**Instructions for the task:** When a line of the entries contains the word "video", report that line.

-----

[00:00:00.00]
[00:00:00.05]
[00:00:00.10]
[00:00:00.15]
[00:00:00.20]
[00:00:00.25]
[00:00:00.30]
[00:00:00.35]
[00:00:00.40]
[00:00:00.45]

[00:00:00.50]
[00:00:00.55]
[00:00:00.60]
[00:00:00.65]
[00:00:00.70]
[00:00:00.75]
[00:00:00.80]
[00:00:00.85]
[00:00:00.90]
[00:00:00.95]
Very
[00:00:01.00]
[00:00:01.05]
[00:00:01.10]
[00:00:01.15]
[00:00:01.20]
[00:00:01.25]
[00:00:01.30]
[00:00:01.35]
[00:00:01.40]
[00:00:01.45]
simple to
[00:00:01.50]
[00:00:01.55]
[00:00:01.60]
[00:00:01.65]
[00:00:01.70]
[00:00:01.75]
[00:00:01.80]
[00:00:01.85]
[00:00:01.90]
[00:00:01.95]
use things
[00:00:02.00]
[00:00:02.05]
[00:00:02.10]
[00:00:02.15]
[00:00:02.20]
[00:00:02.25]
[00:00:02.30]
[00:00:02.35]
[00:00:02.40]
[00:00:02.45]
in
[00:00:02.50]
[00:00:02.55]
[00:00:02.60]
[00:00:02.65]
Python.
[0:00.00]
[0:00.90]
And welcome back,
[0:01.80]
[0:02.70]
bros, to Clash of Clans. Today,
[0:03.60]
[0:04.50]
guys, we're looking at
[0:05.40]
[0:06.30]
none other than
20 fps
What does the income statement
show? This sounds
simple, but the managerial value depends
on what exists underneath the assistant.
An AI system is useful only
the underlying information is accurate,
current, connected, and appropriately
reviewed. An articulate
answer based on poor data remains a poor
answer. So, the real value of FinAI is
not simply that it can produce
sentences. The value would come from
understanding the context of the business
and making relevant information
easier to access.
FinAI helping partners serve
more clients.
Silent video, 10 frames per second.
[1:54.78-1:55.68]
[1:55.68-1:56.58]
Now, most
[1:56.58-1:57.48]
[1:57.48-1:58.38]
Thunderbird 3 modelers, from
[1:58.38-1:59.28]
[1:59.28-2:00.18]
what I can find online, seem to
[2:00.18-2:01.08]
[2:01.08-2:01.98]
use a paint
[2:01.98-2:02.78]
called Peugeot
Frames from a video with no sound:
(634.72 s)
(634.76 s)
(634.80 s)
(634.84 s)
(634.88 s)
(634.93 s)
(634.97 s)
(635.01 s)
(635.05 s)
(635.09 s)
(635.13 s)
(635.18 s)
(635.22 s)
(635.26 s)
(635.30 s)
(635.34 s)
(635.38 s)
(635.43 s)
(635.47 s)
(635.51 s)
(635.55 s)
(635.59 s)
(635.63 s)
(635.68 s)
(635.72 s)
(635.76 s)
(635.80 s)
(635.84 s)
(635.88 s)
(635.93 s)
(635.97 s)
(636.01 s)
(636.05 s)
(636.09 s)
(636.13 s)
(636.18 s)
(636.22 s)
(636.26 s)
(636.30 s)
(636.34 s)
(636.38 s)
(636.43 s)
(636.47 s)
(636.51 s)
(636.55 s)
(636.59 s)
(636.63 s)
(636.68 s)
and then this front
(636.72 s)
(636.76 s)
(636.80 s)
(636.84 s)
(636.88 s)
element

-----

**Answer space:**
Silent video, 10 frames per second.
Frames from a video with no sound:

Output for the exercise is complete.